The American Medical Association frames AI as "augmented intelligence" — a supplement to doctors, not a replacement — and has lobbied for governance frameworks before any expansion of AI's clinical role. These are reasonable positions. They coexist with a documented reality: Google's MedGemma, a purpose-built medical AI model released in May 2026, scores 87.7% on MedQA and runs on mobile hardware. In New Zealand, 44% of Maori have unmet primary care needs and 32% cannot contact a GP due to cost. Maori live seven years less than non-Maori. The GP funding formula taking effect this July was revised to exclude ethnicity from its allocation criteria, despite expert advice to include it. Dr Gabrielle McDonald of Otago University put the consequence plainly: "Leaving ethnicity out means it's not going to be allocated to those highest areas of need." The system being protected is not serving the people it is supposed to serve. The technology being described as inadequate is already operating at clinical performance levels in specific domains, speaks every language, and is available at three in the morning.

In April 2026, around 150 ProPublica journalists staged what labour experts described as the first US newsroom strike driven primarily by demands for AI job protections. Ninety-two percent of the union voted to authorize it. Over 17,000 entertainment and media jobs were cut in 2025. Journalist unions are negotiating contract clauses restricting AI-generated content and protecting against displacement of human reporters. The Associated Press has been using AI to generate earnings reports since 2014. The piece you are reading was produced with AI assistance. The argument that AI cannot do journalism and the evidence that it is already doing journalism are being made simultaneously, in different rooms, by people who understand both to be true.

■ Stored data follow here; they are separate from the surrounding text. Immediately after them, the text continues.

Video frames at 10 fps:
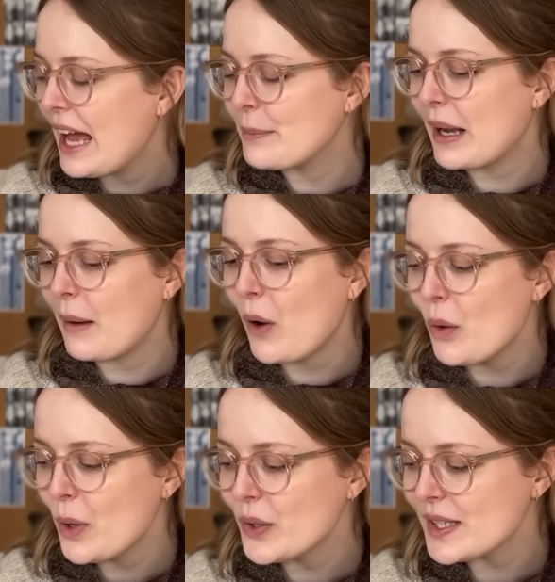But I'm
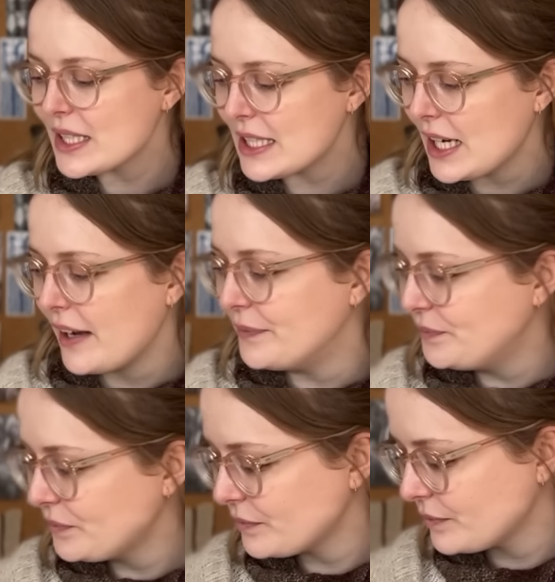almost
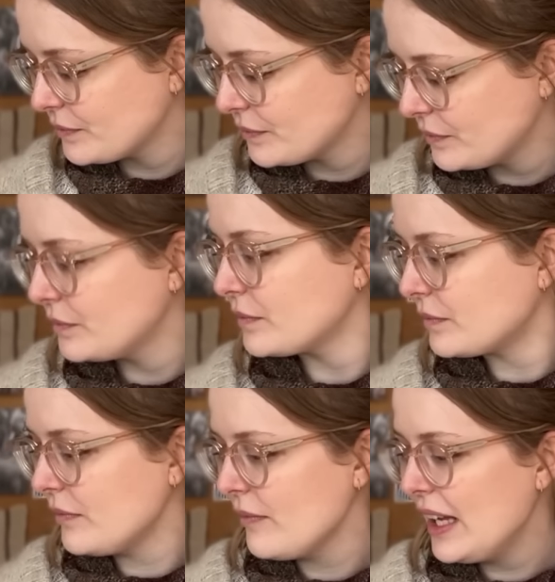done
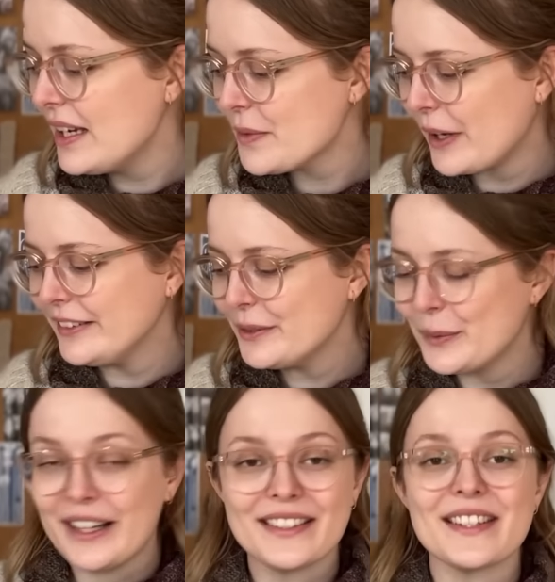as
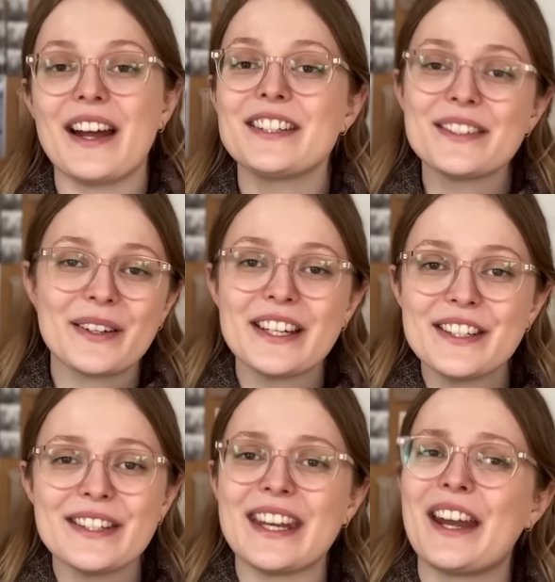well. So I just wanted
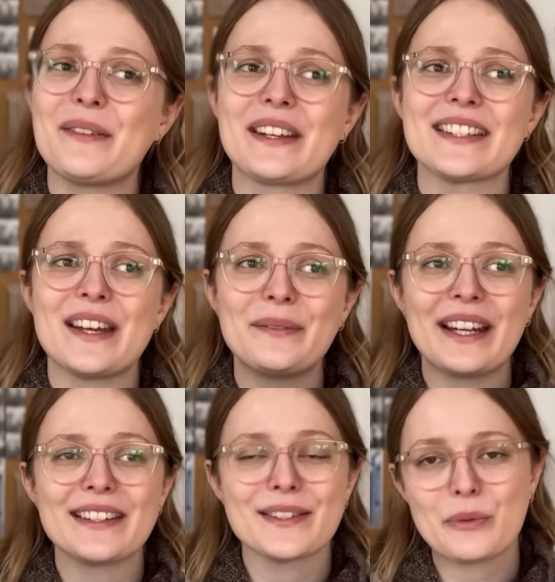to share because I'm
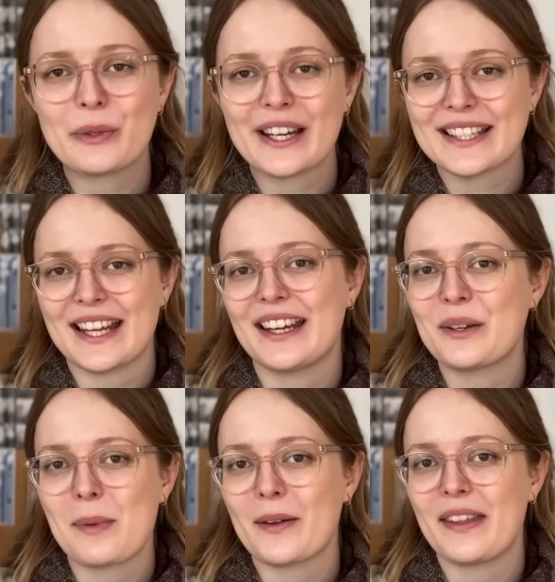like super excited
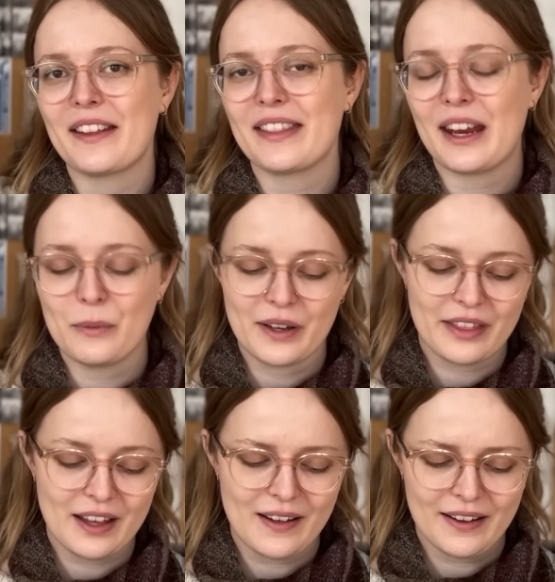about that thing with
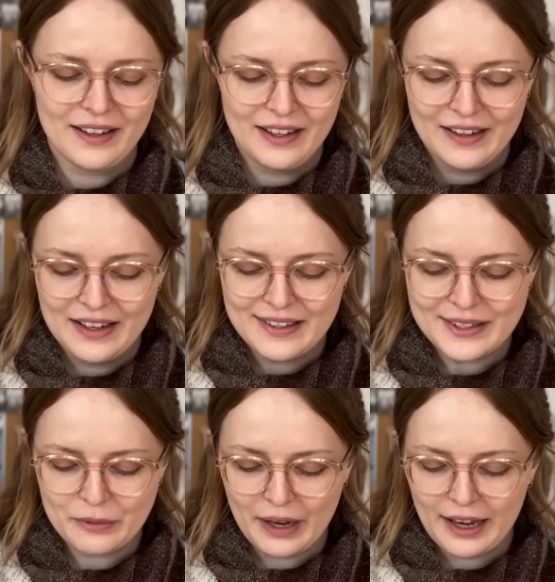
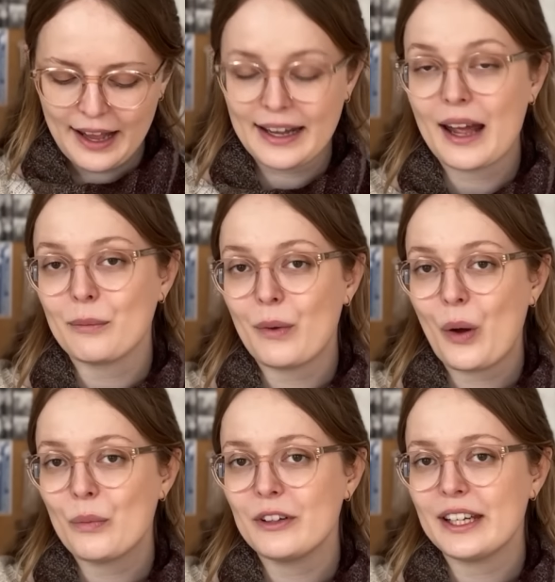Sorella, and I'm
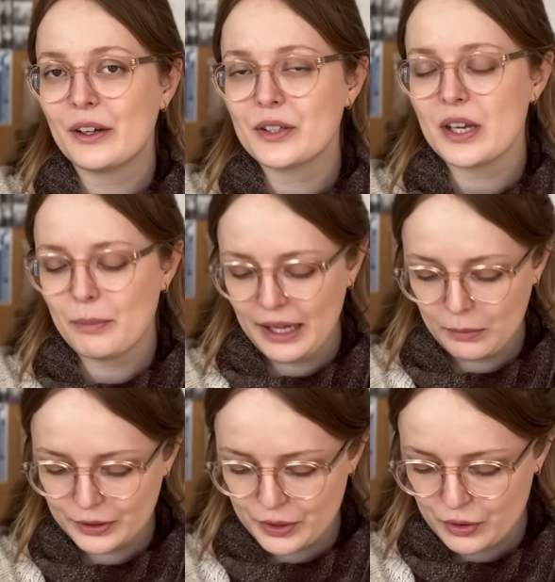hopefully going to be
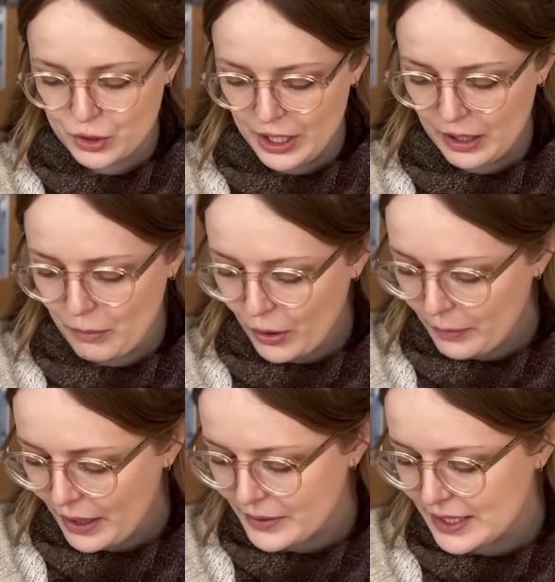able to share more
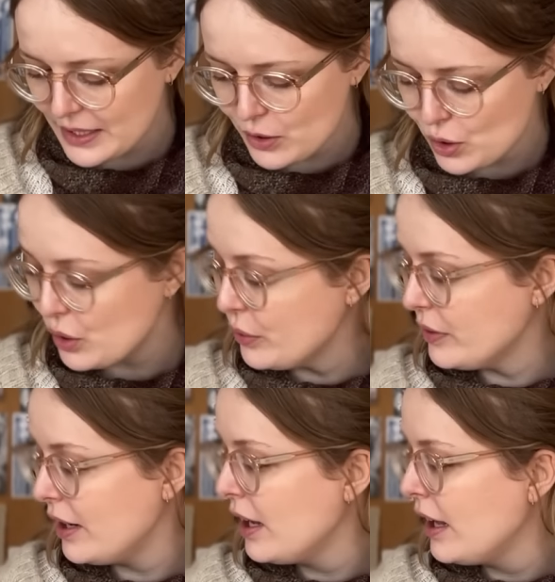about it
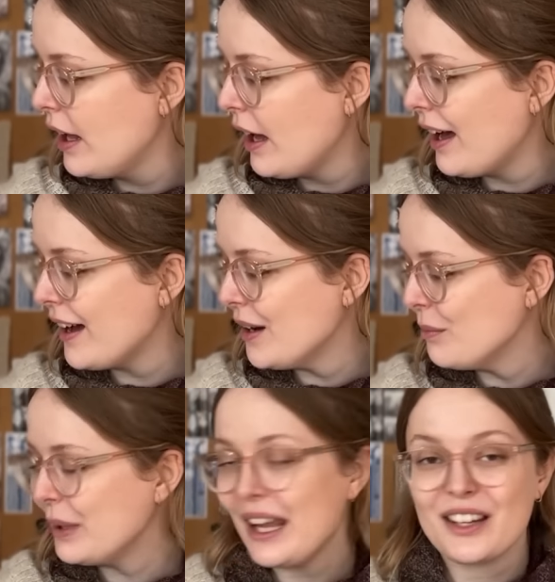soon.
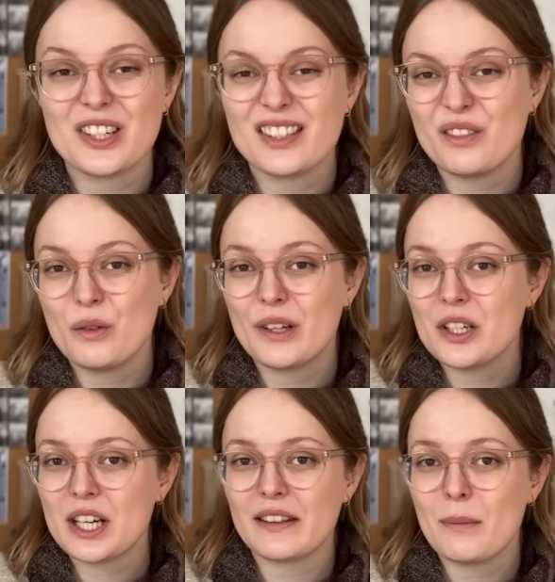But yeah, just if you want to
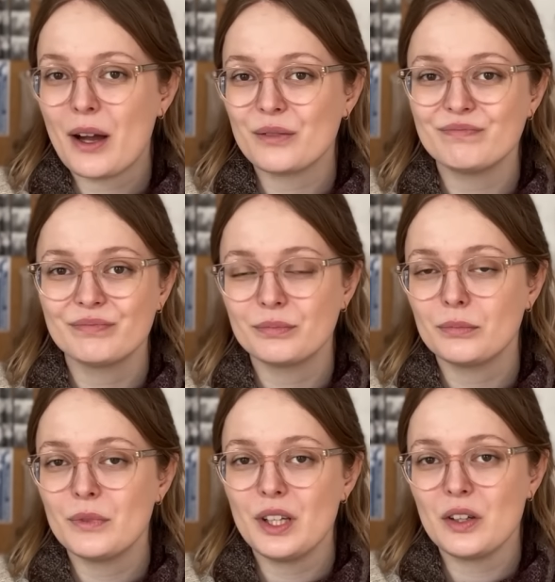check them out,
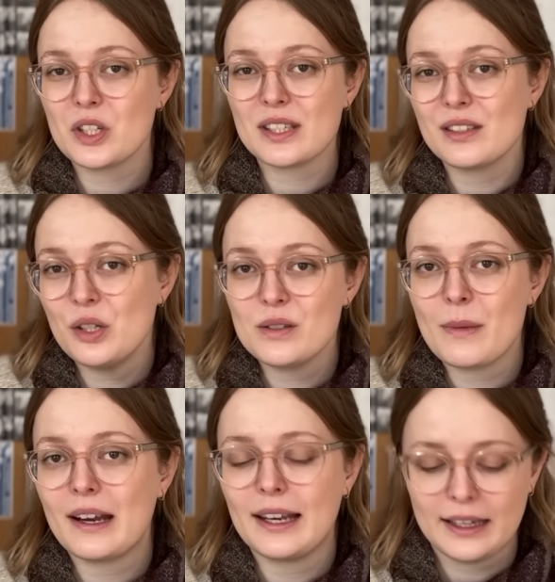you can just use
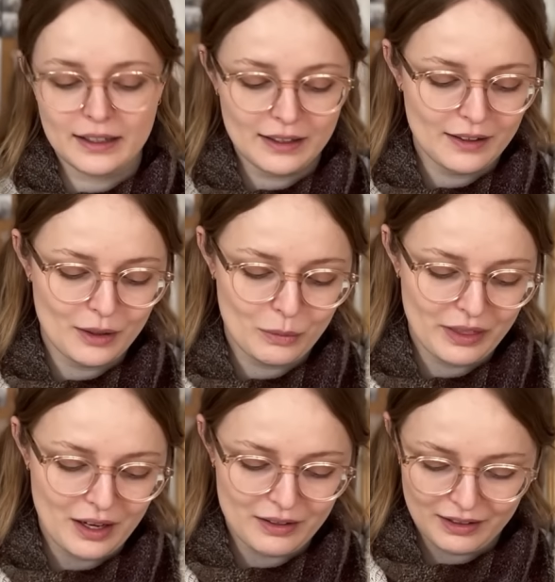my link
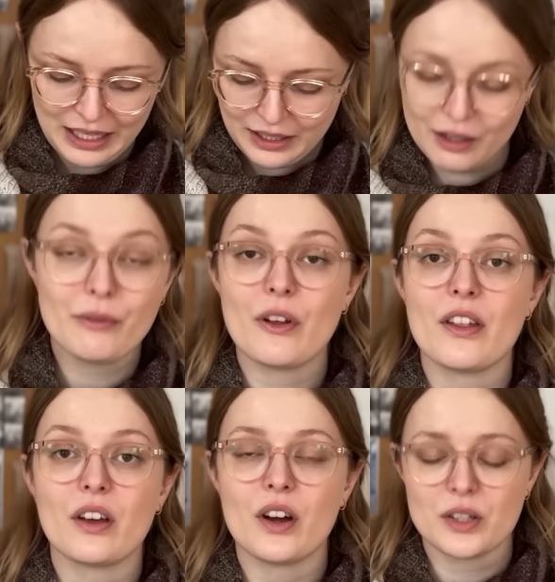without any further
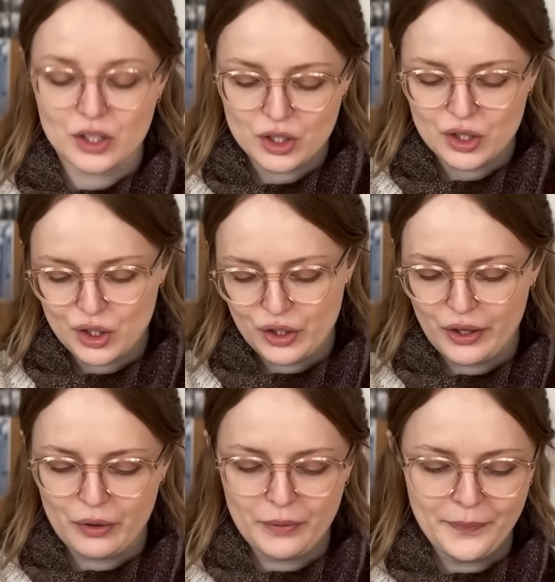cost to
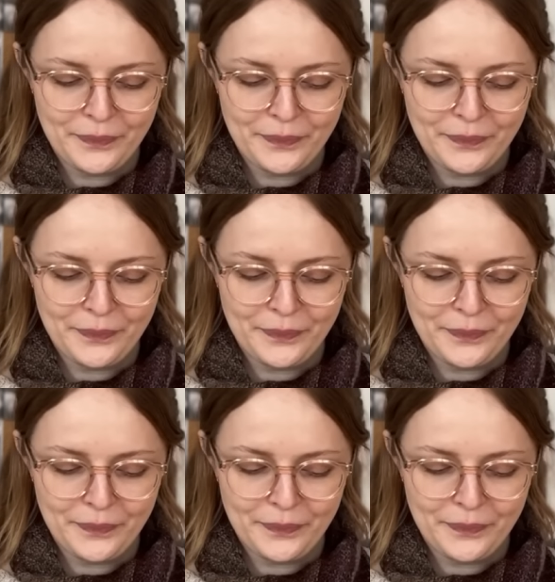you.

The argument that AI-generated code is unreliable has genuine empirical support: studies find higher rates of security vulnerabilities in AI-assisted codebases compared to purely human-written code. This is a real finding. It coexists with the collapse of junior developer hiring. India's top five IT firms went from 18,000 net hires to 17 in a single year. Cursor, an AI coding tool, reached two billion dollars in annualised revenue. Ninety-two percent of US developers now use AI coding tools daily. The profession arguing that AI code cannot be trusted has restructured its entire hiring pipeline around AI-augmented production. The reliability concern is real. It is not the reason junior hiring collapsed.

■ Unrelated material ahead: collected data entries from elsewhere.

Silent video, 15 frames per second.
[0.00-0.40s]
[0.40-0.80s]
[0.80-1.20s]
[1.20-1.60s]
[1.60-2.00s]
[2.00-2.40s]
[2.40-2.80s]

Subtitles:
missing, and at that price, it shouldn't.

Copyright suits, licensing frameworks, mandatory disclosure requirements, bar association governance rules, union contract clauses: these are not primarily measures to protect the public from incompetent technology. They are instruments for slowing a transition, extracting compensation during it, and securing the political conditions under which incumbents can adapt. That is a legitimate use of democratic institutions. Professions have always used them when their market position was threatened. There is nothing uniquely dishonest about the current wave of professional resistance to AI.

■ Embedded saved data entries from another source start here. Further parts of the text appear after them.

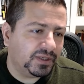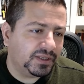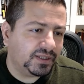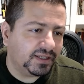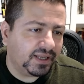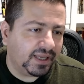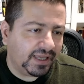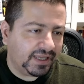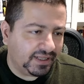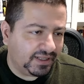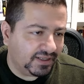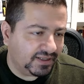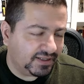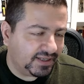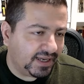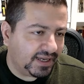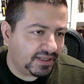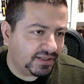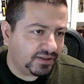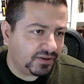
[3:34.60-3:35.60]
wasn't a
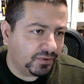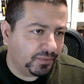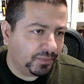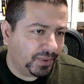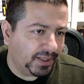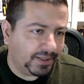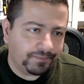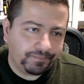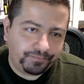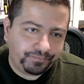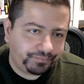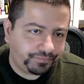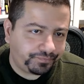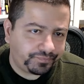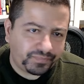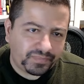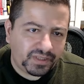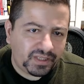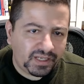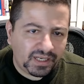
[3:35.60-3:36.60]
disaster, but
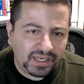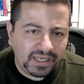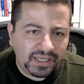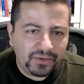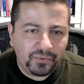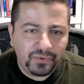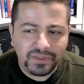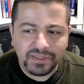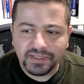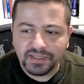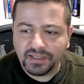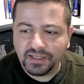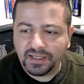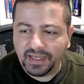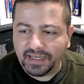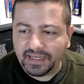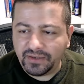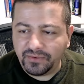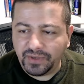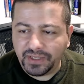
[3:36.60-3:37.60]
it wasn't
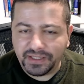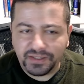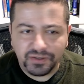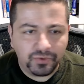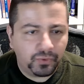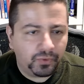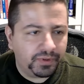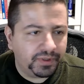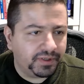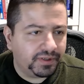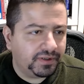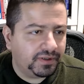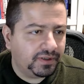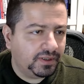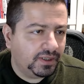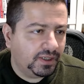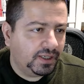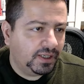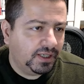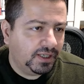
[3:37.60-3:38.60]
a great quarter
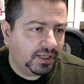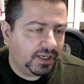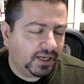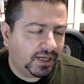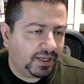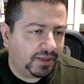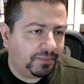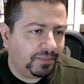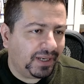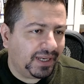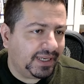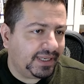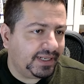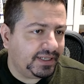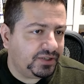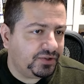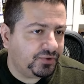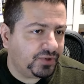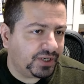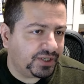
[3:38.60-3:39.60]
uh, by
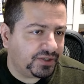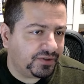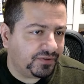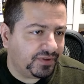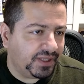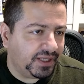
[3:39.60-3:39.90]
any stretch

What is dishonest is the framing. The competence argument is being deployed as consumer protection language for what is, at bottom, a labour protection interest. Consumer protection says: this technology is dangerous to the people who use it. Labour protection says: this technology is dangerous to the people whose jobs it replaces. Both can be true simultaneously. But running them together, in the same sentence, using the same regulatory machinery, obscures which argument is actually doing the work. It makes it harder to evaluate either claim on its own terms, and harder still for the public to understand what is actually being asked of them.

AI is credible enough in each of these domains to threaten the incumbents. That is precisely why the barriers are being built. A technology genuinely unfit for a purpose does not require legislation to keep it out. What requires legislation is a technology adequate enough to compete, and winning. The professionals most loudly insisting that AI cannot do their jobs are the same professionals watching it do their jobs. Both observations are accurate. Only one is being stated in public.